Tan Liang, Yu Keping, Bashir Ali Kashif, Cheng Xiaofan, Ming Fangpeng, Zhao Liang, Zhou Xiaokang
College of Computer Science, Sichuan Normal University, Chengdu, 610101 China.
China and Institute of Computing Technology, Chinese Academy of Sciences, Beijing, 100190 China.
Neural Comput Appl. 2023;35(19):13921-13934. doi: 10.1007/s00521-021-06219-9. Epub 2021 Jul 4.
Patients with deaths from COVID-19 often have co-morbid cardiovascular disease. Real-time cardiovascular disease monitoring based on wearable medical devices may effectively reduce COVID-19 mortality rates. However, due to technical limitations, there are three main issues. First, the traditional wireless communication technology for wearable medical devices is difficult to satisfy the real-time requirements fully. Second, current monitoring platforms lack efficient streaming data processing mechanisms to cope with the large amount of cardiovascular data generated in real time. Third, the diagnosis of the monitoring platform is usually manual, which is challenging to ensure that enough doctors online to provide a timely, efficient, and accurate diagnosis.

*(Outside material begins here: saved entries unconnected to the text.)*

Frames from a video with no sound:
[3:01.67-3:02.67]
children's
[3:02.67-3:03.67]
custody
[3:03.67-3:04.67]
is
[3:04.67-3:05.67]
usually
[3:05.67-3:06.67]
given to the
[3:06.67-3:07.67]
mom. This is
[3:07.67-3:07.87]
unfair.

To address these issues, this paper proposes a 5G-enabled real-time cardiovascular monitoring system for COVID-19 patients using deep learning. Firstly, we employ 5G to send and receive data from wearable medical devices. Secondly, Flink streaming data processing framework is applied to access electrocardiogram data. Finally, we use convolutional neural networks and long short-term memory networks model to obtain automatically predict the COVID-19 patient's cardiovascular health. Theoretical analysis and experimental results show that our proposal can well solve the above issues and improve the prediction accuracy of cardiovascular disease to 99.29%.

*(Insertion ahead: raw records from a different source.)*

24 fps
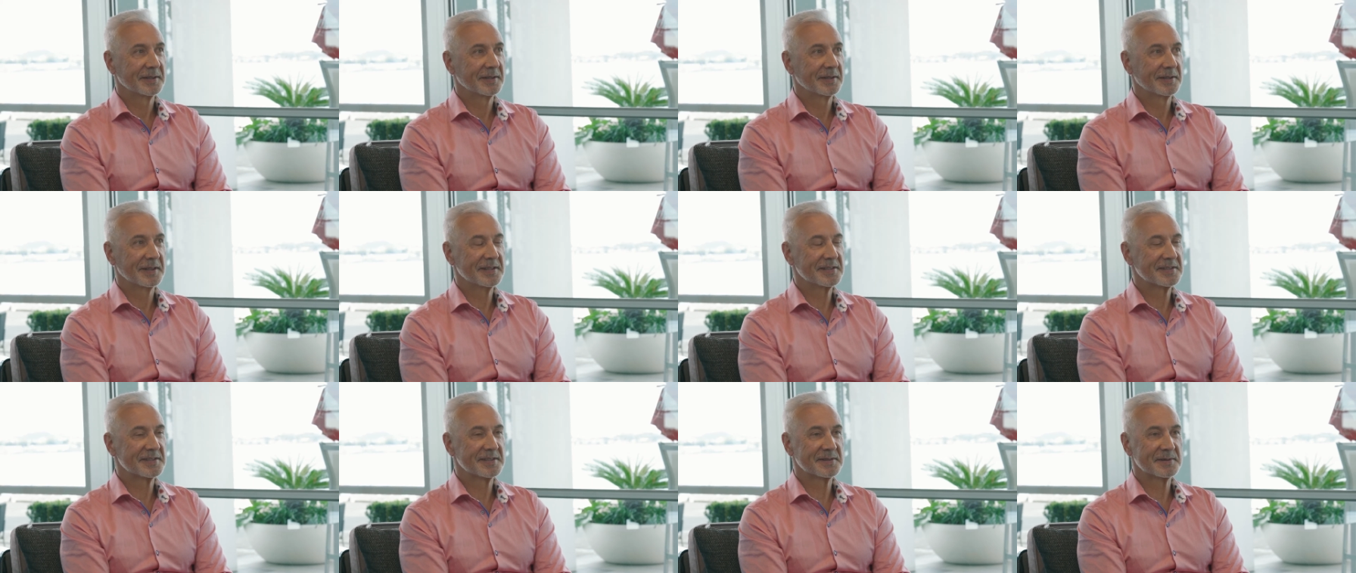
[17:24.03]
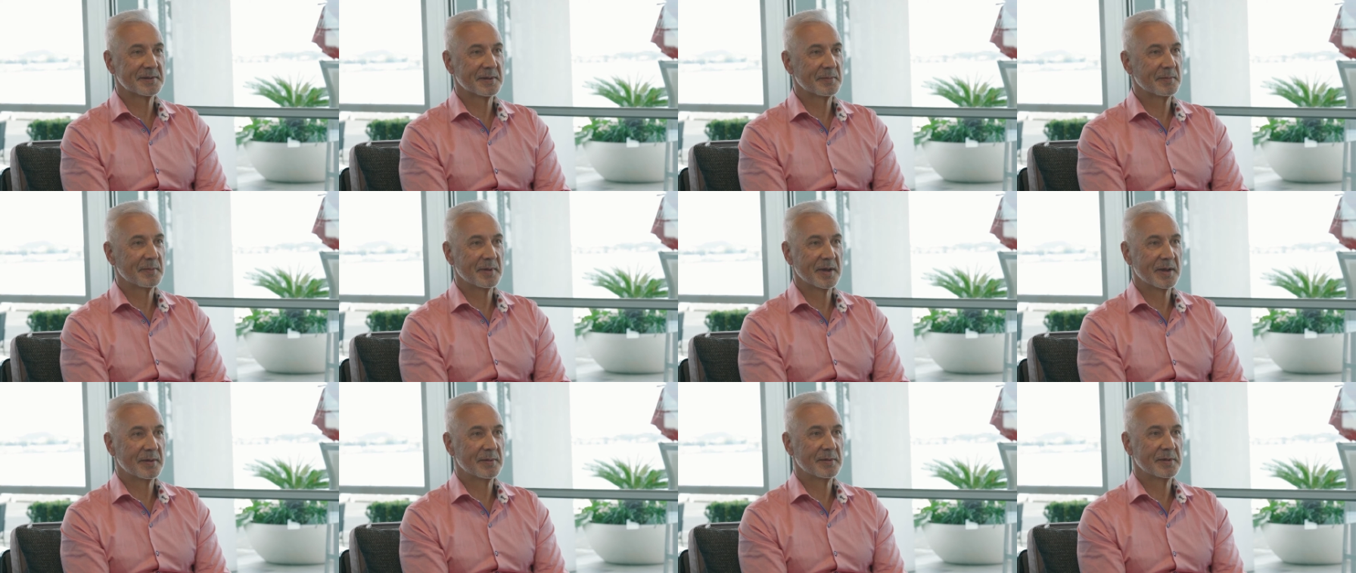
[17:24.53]
that's
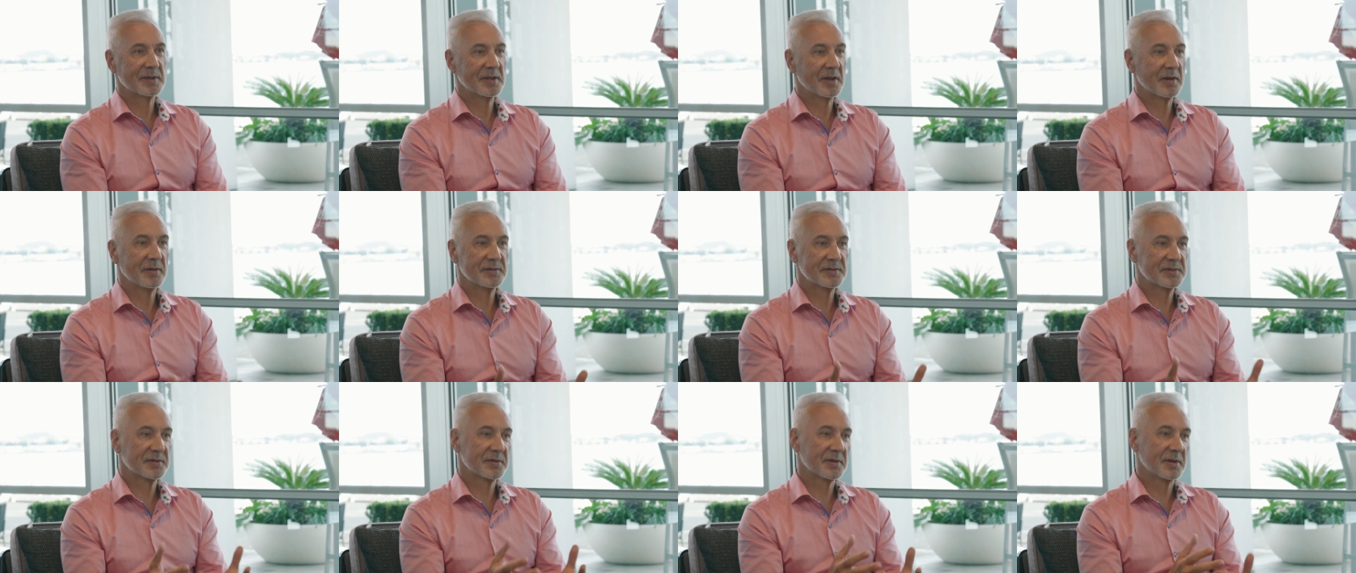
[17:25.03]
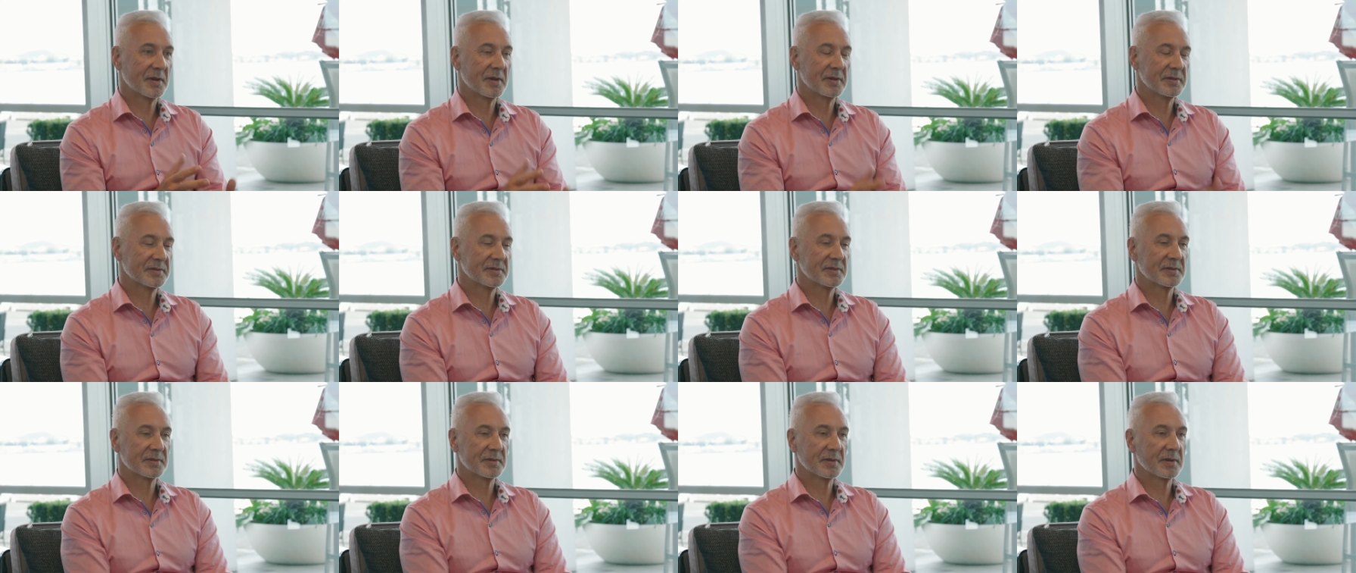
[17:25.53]
uh, you know, I was, I
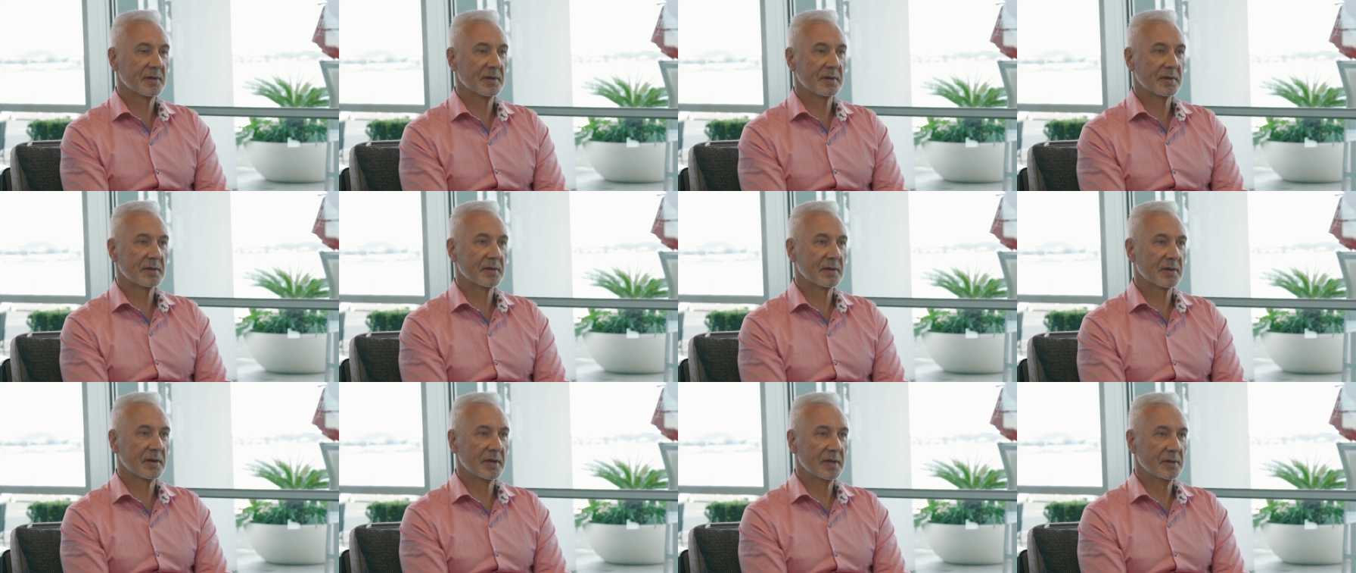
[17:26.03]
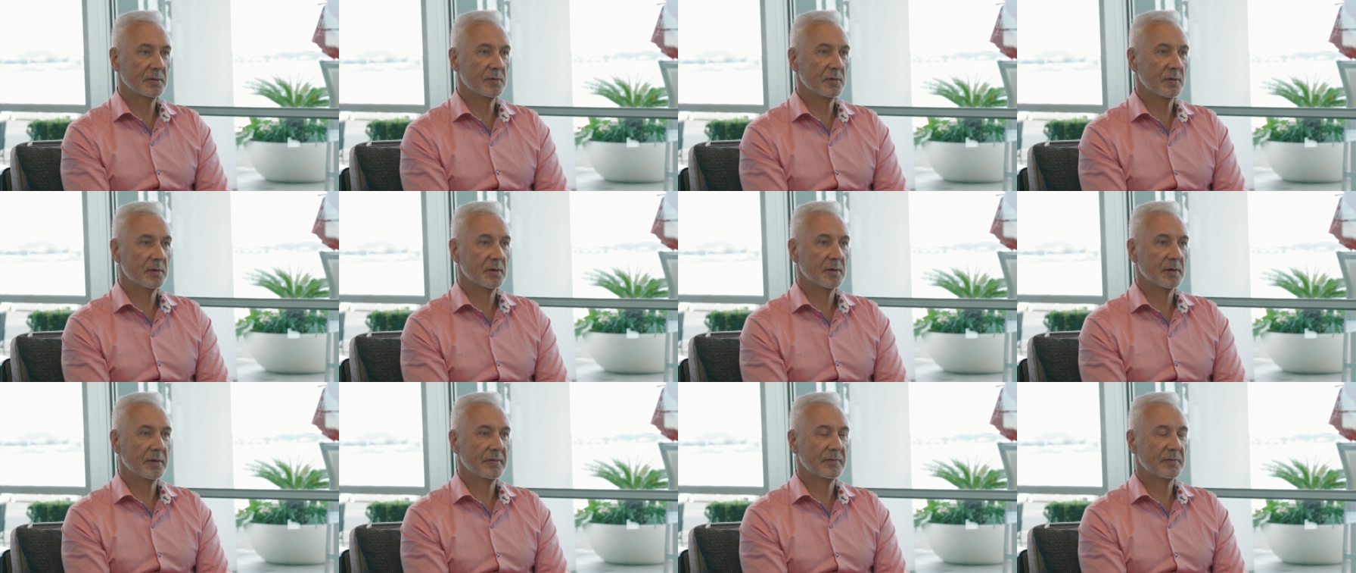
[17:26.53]
was in
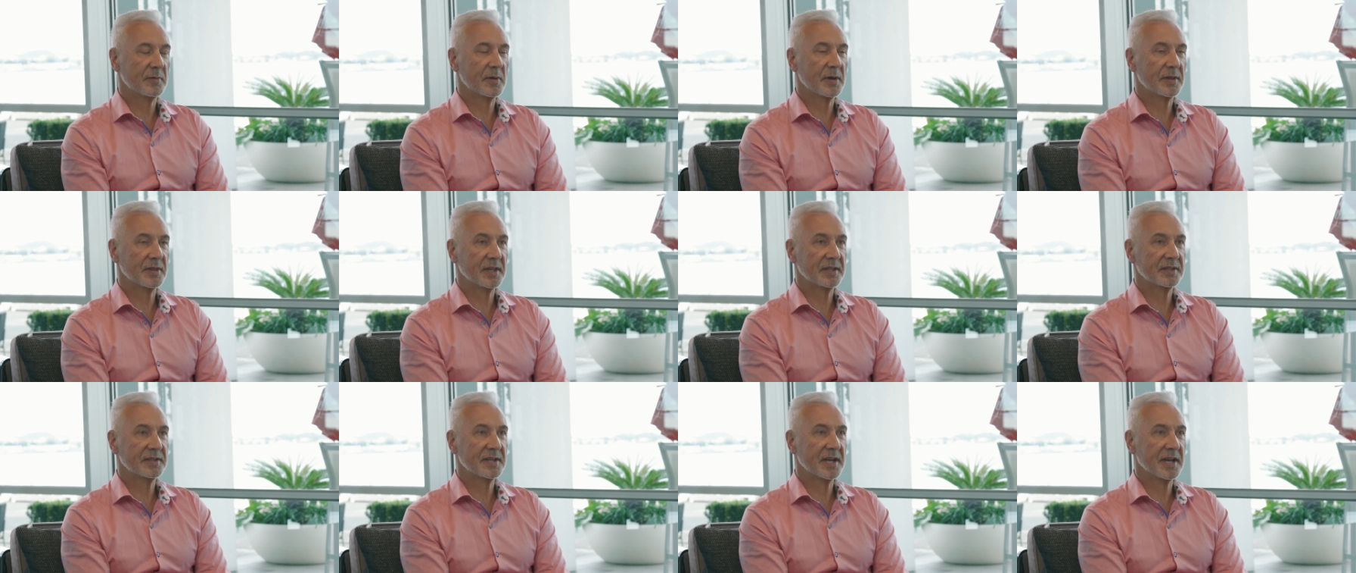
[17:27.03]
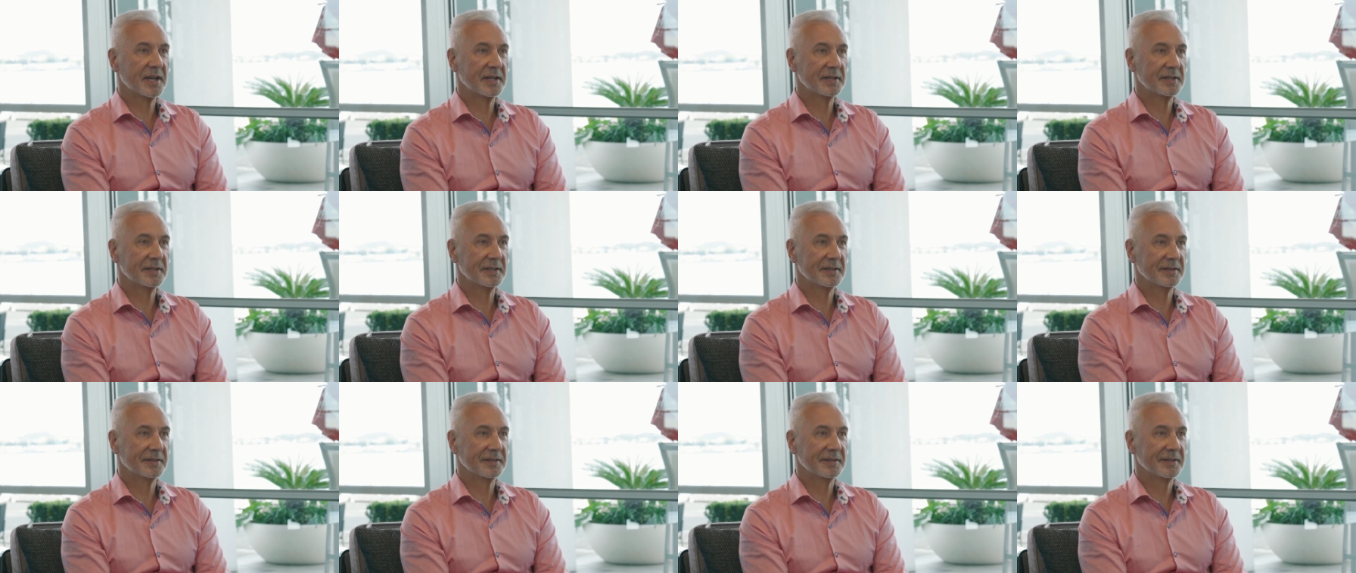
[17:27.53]
awe of what they'd done,
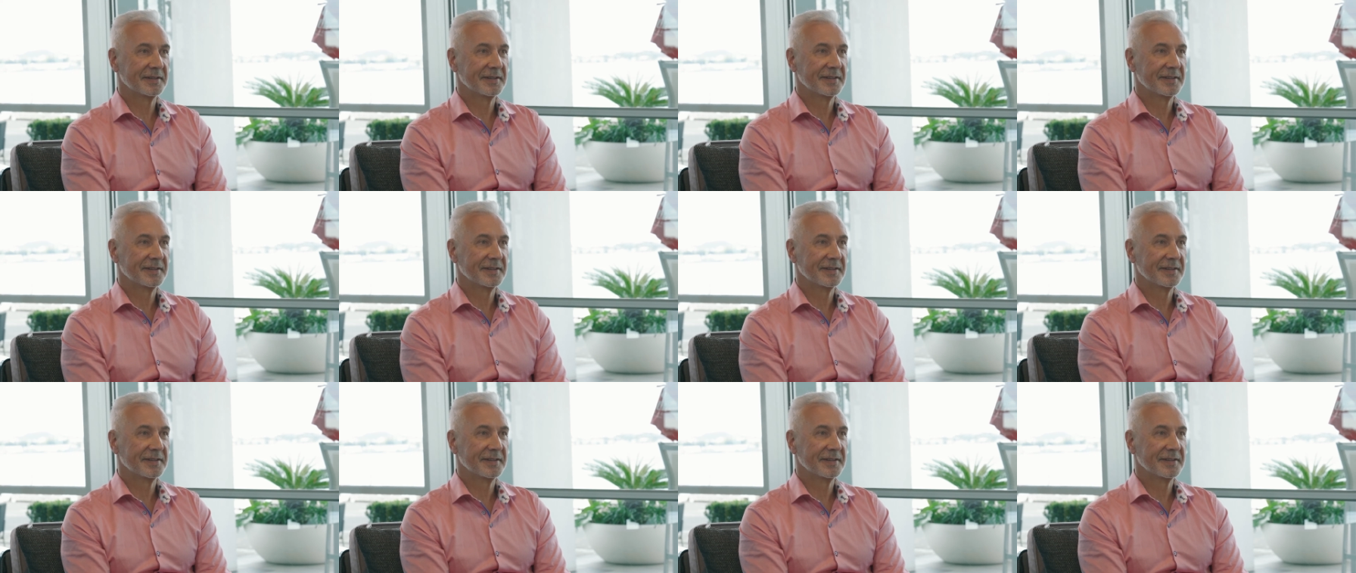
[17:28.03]
and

因新冠肺炎死亡的患者往往患有心血管疾病。基于可穿戴医疗设备的实时心血管疾病监测可能有效降低新冠肺炎死亡率。然而,由于技术限制,存在三个主要问题。第一,可穿戴医疗设备的传统无线通信技术难以完全满足实时需求。第二,当前的监测平台缺乏高效的流数据处理机制来应对实时生成的大量心血管数据。第三,监测平台的诊断通常是人工的,要确保有足够的医生在线提供及时、高效和准确的诊断具有挑战性。为解决这些问题,本文提出一种使用深度学习的面向新冠肺炎患者的5G实时心血管监测系统。首先,我们利用5G从可穿戴医疗设备发送和接收数据。其次,应用Flink流数据处理框架来获取心电图数据。最后,我们使用卷积神经网络和长短期记忆网络模型自动预测新冠肺炎患者的心血管健康状况。理论分析和实验结果表明,我们的方案能够很好地解决上述问题,并将心血管疾病的预测准确率提高到99.29%。